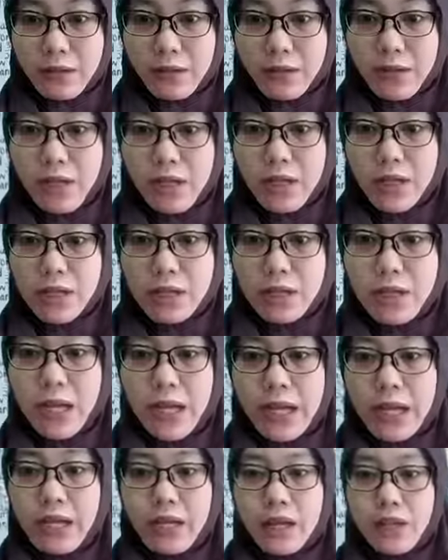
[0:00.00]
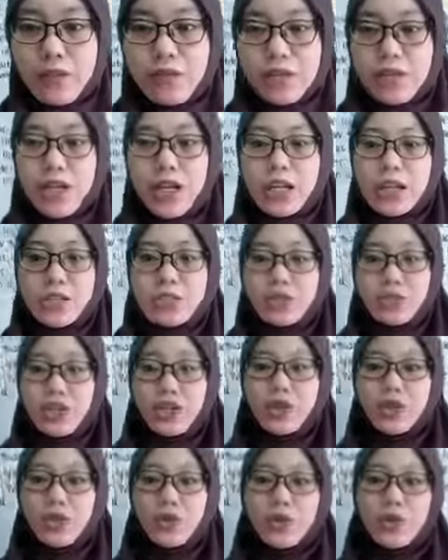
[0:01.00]
Okay, so like, love, share this
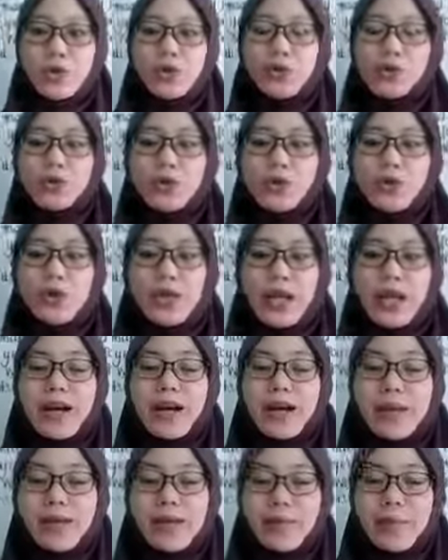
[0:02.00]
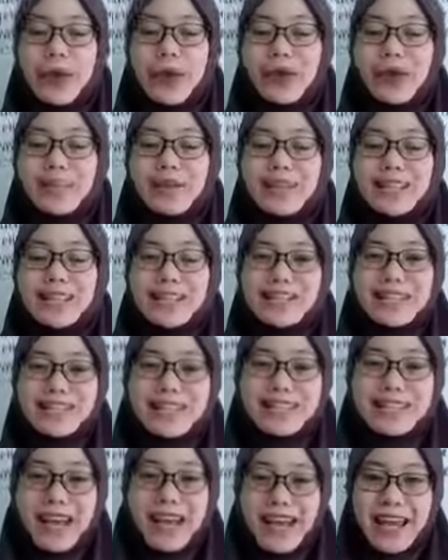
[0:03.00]
video so that other
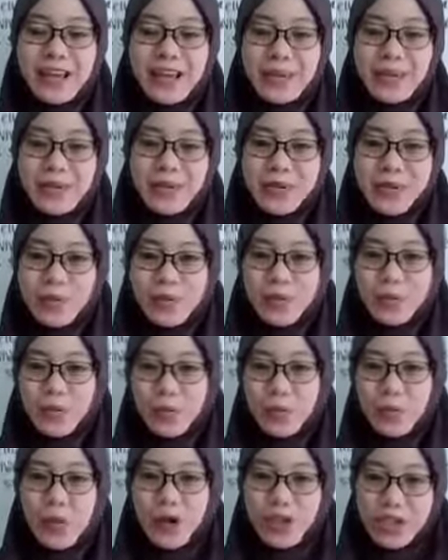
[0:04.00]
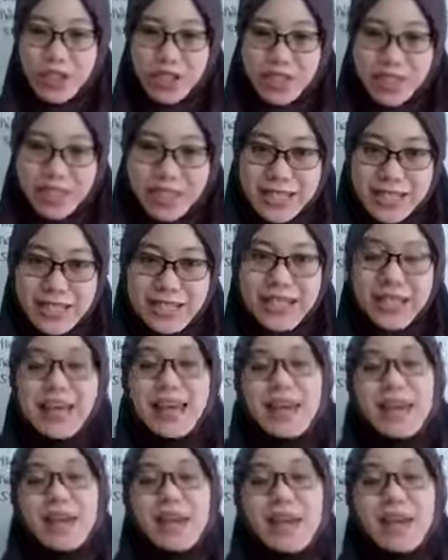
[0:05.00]
parents can also watch this
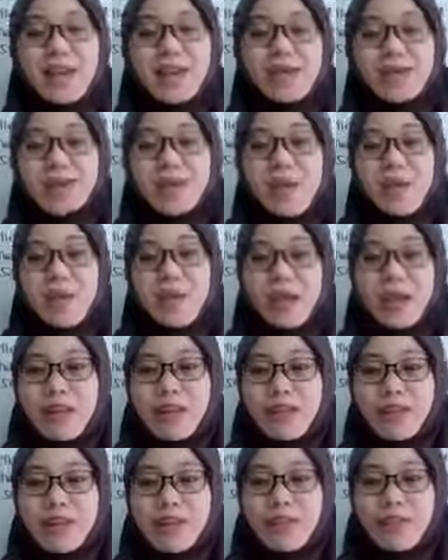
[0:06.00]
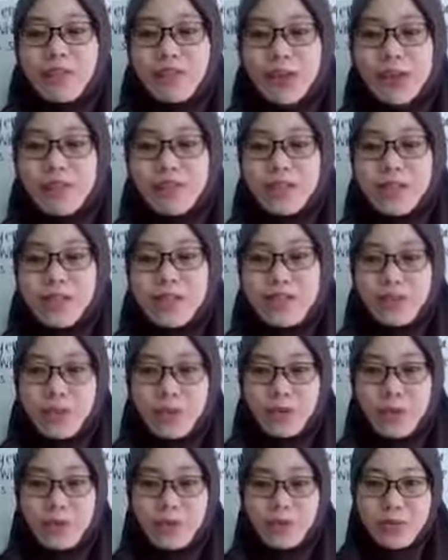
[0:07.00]
and also can benefit from this
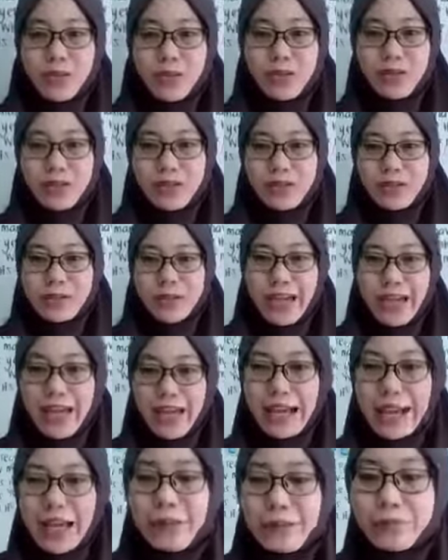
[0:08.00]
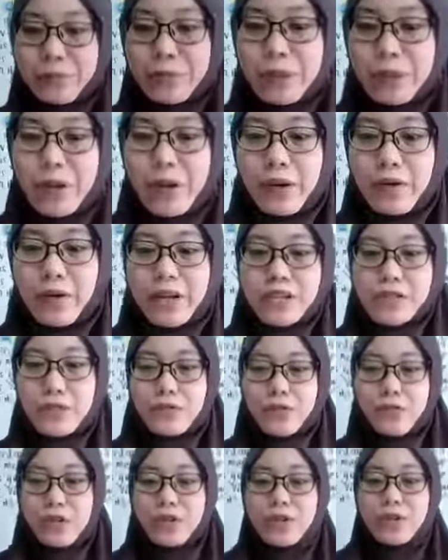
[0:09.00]
video as well. Okay, alright, so
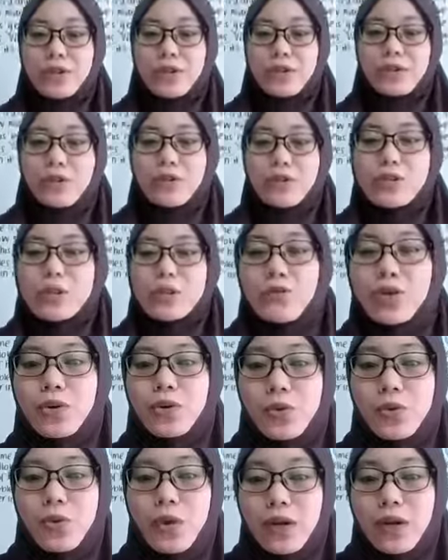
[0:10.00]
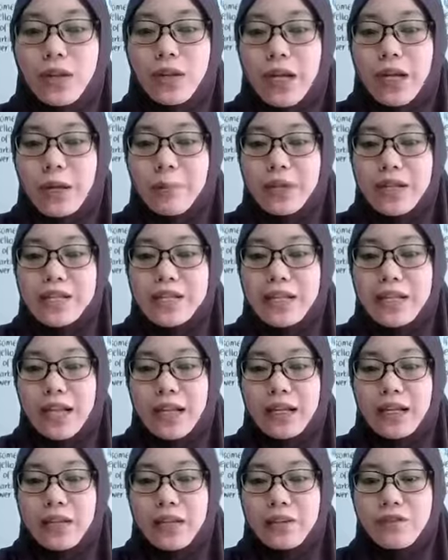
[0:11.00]
for those of you who are online, please
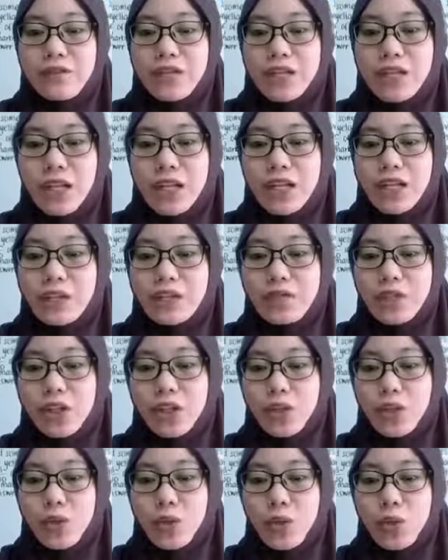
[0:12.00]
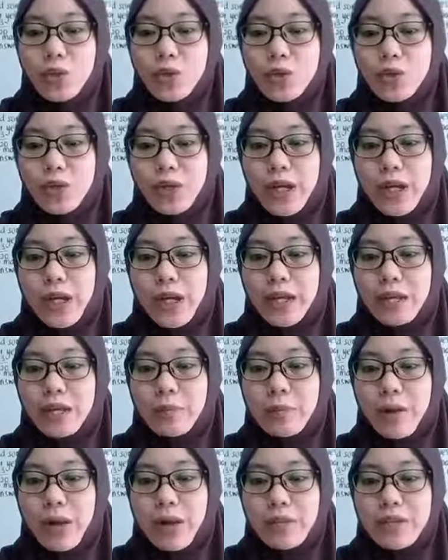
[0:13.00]
like, love, share this video so that other
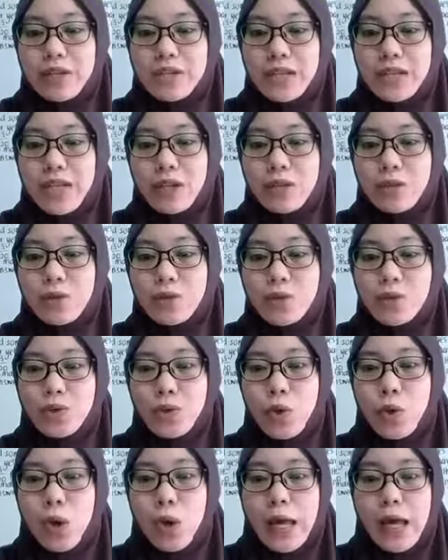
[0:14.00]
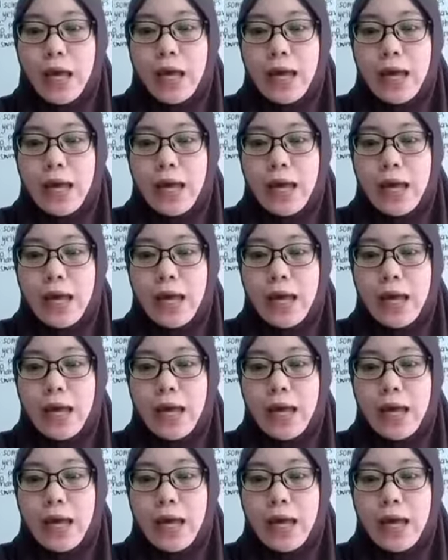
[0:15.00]
parents can also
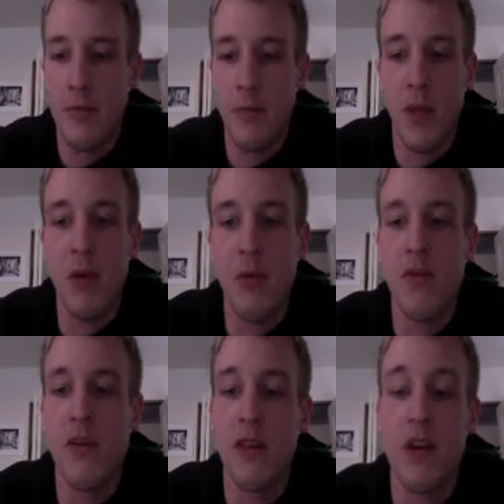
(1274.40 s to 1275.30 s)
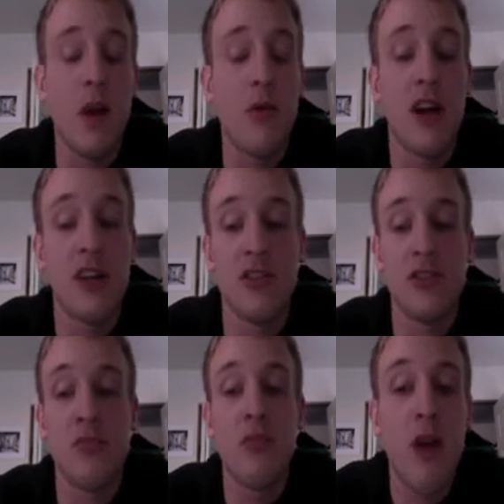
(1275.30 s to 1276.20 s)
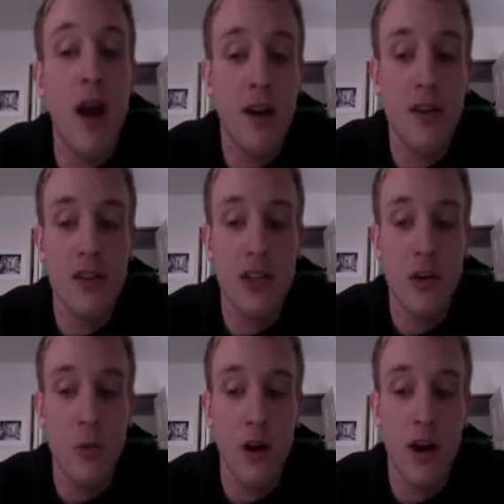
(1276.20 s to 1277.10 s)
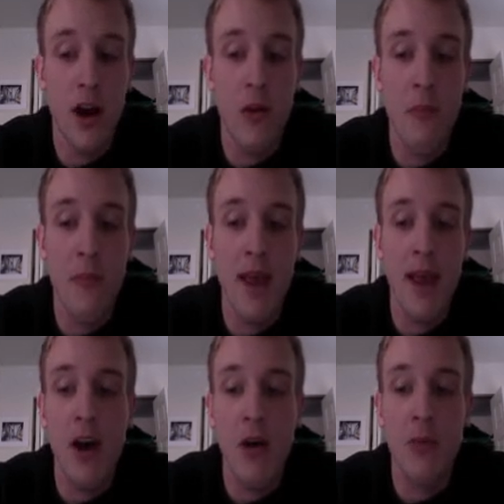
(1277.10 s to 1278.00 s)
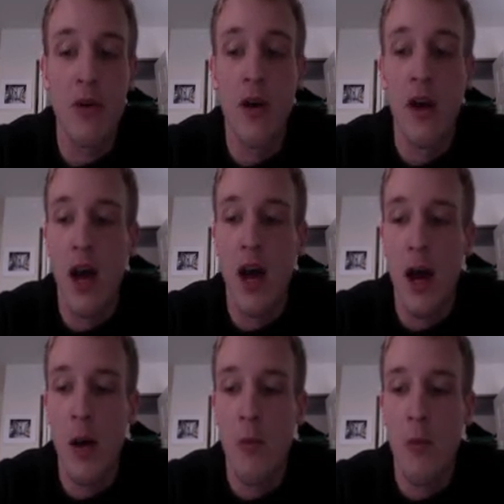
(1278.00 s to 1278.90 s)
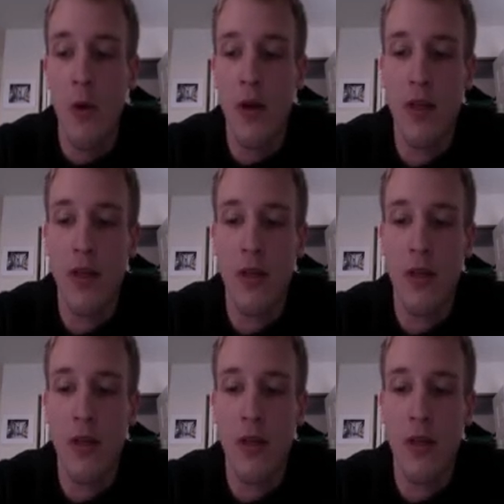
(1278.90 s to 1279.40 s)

maybe moving the carbohydrates prior to your workout may help with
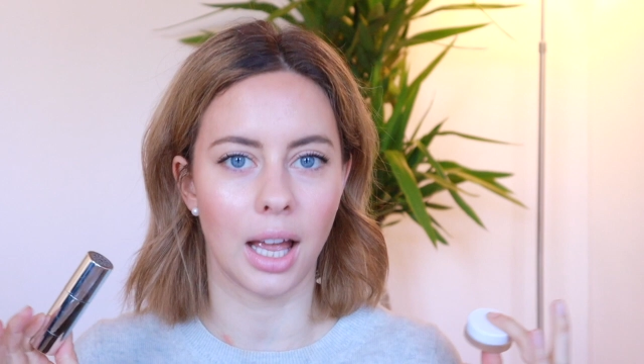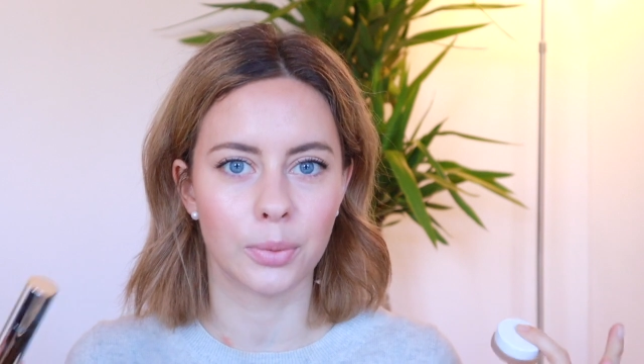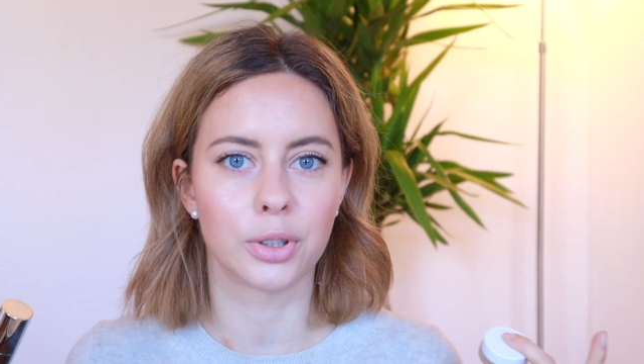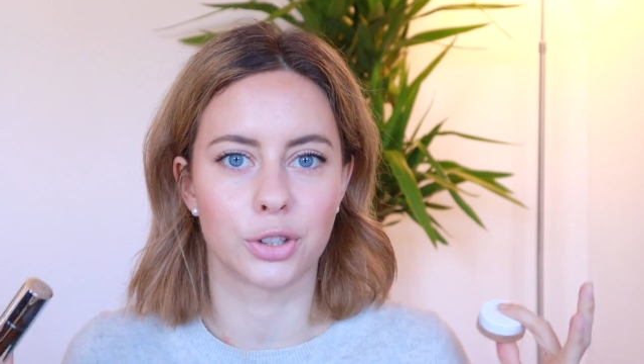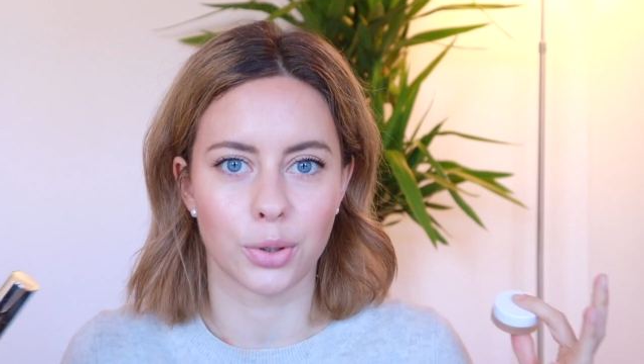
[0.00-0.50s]
I
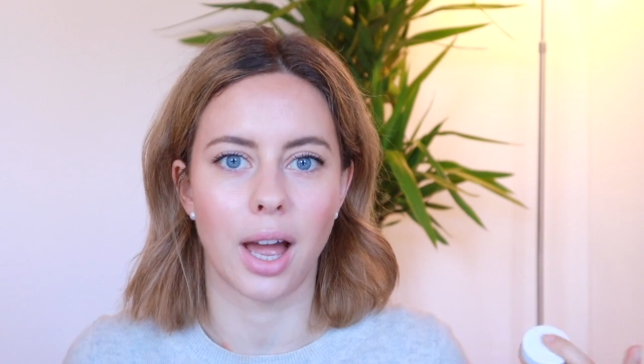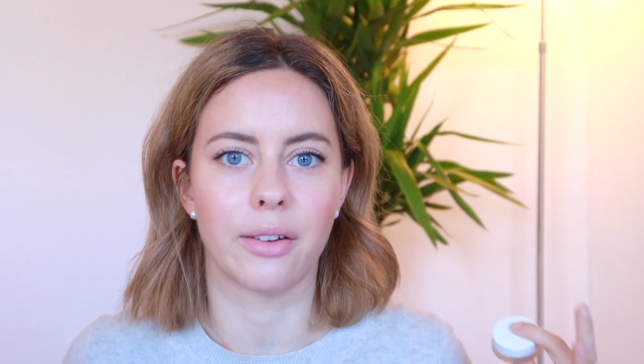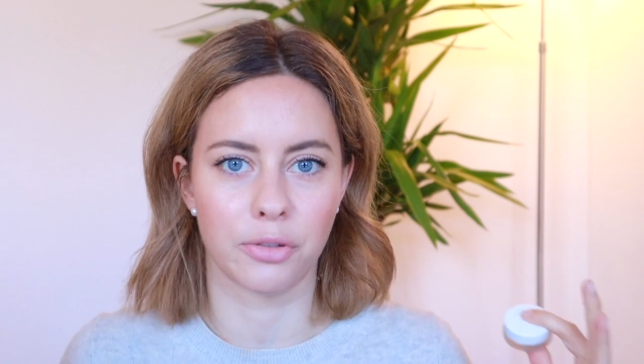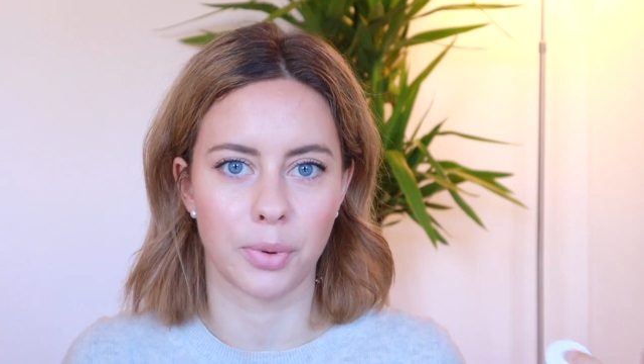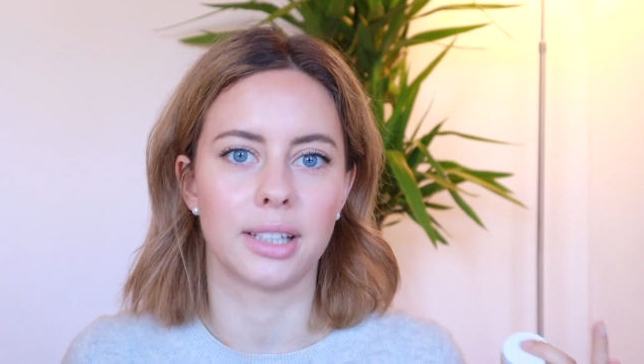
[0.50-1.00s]
want to
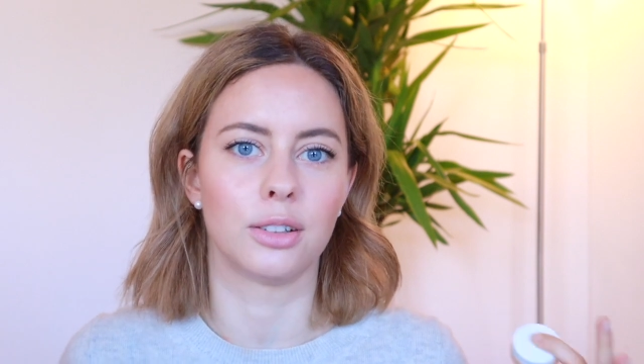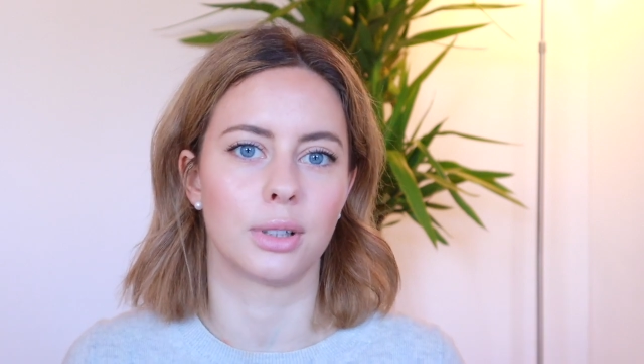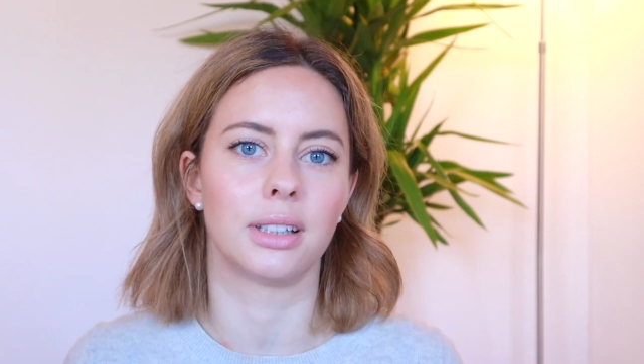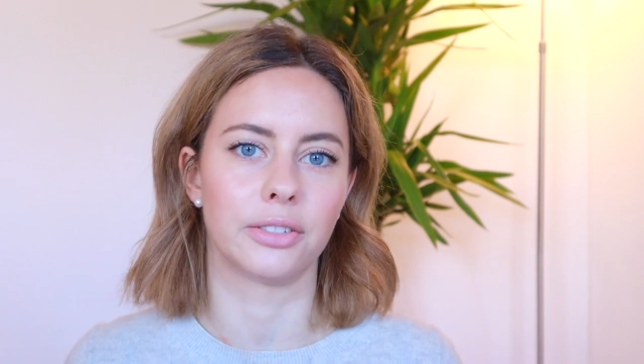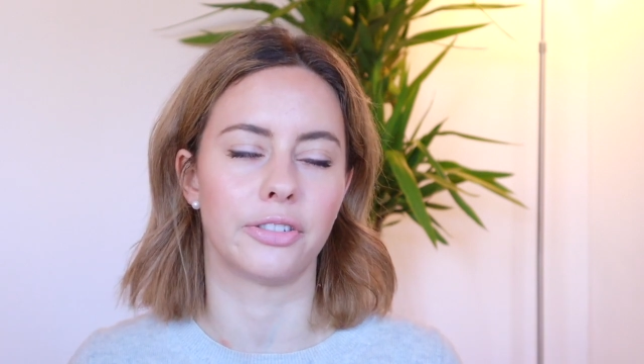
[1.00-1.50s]
have a wet
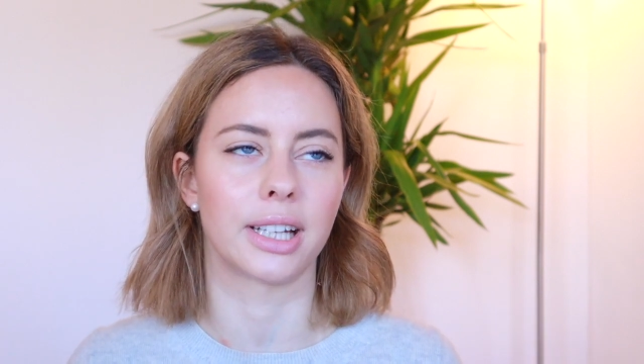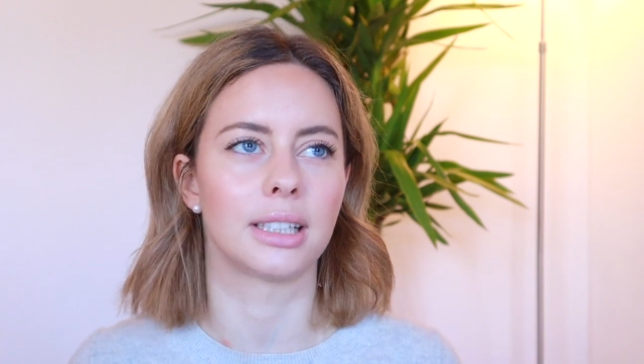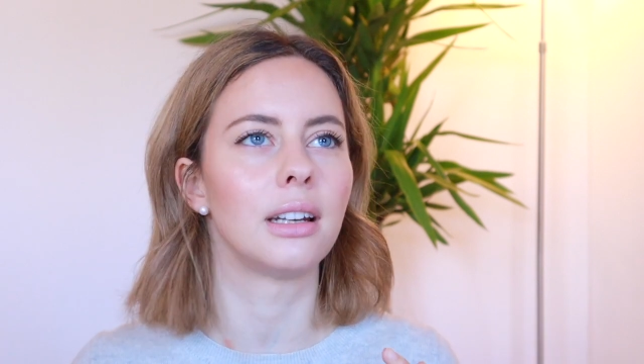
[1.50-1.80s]
looking effect.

----------

**Activity:** Give all entries again verbatim, without any images.

**Solution for this task:**
[0:00.00]
[0:01.00]
Okay, so like, love, share this
[0:02.00]
[0:03.00]
video so that other
[0:04.00]
[0:05.00]
parents can also watch this
[0:06.00]
[0:07.00]
and also can benefit from this
[0:08.00]
[0:09.00]
video as well. Okay, alright, so
[0:10.00]
[0:11.00]
for those of you who are online, please
[0:12.00]
[0:13.00]
like, love, share this video so that other
[0:14.00]
[0:15.00]
parents can also
(1274.40 s to 1275.30 s)
(1275.30 s to 1276.20 s)
(1276.20 s to 1277.10 s)
(1277.10 s to 1278.00 s)
(1278.00 s to 1278.90 s)
(1278.90 s to 1279.40 s)

maybe moving the carbohydrates prior to your workout may help with
[0.00-0.50s]
I
[0.50-1.00s]
want to
[1.00-1.50s]
have a wet
[1.50-1.80s]
looking effect.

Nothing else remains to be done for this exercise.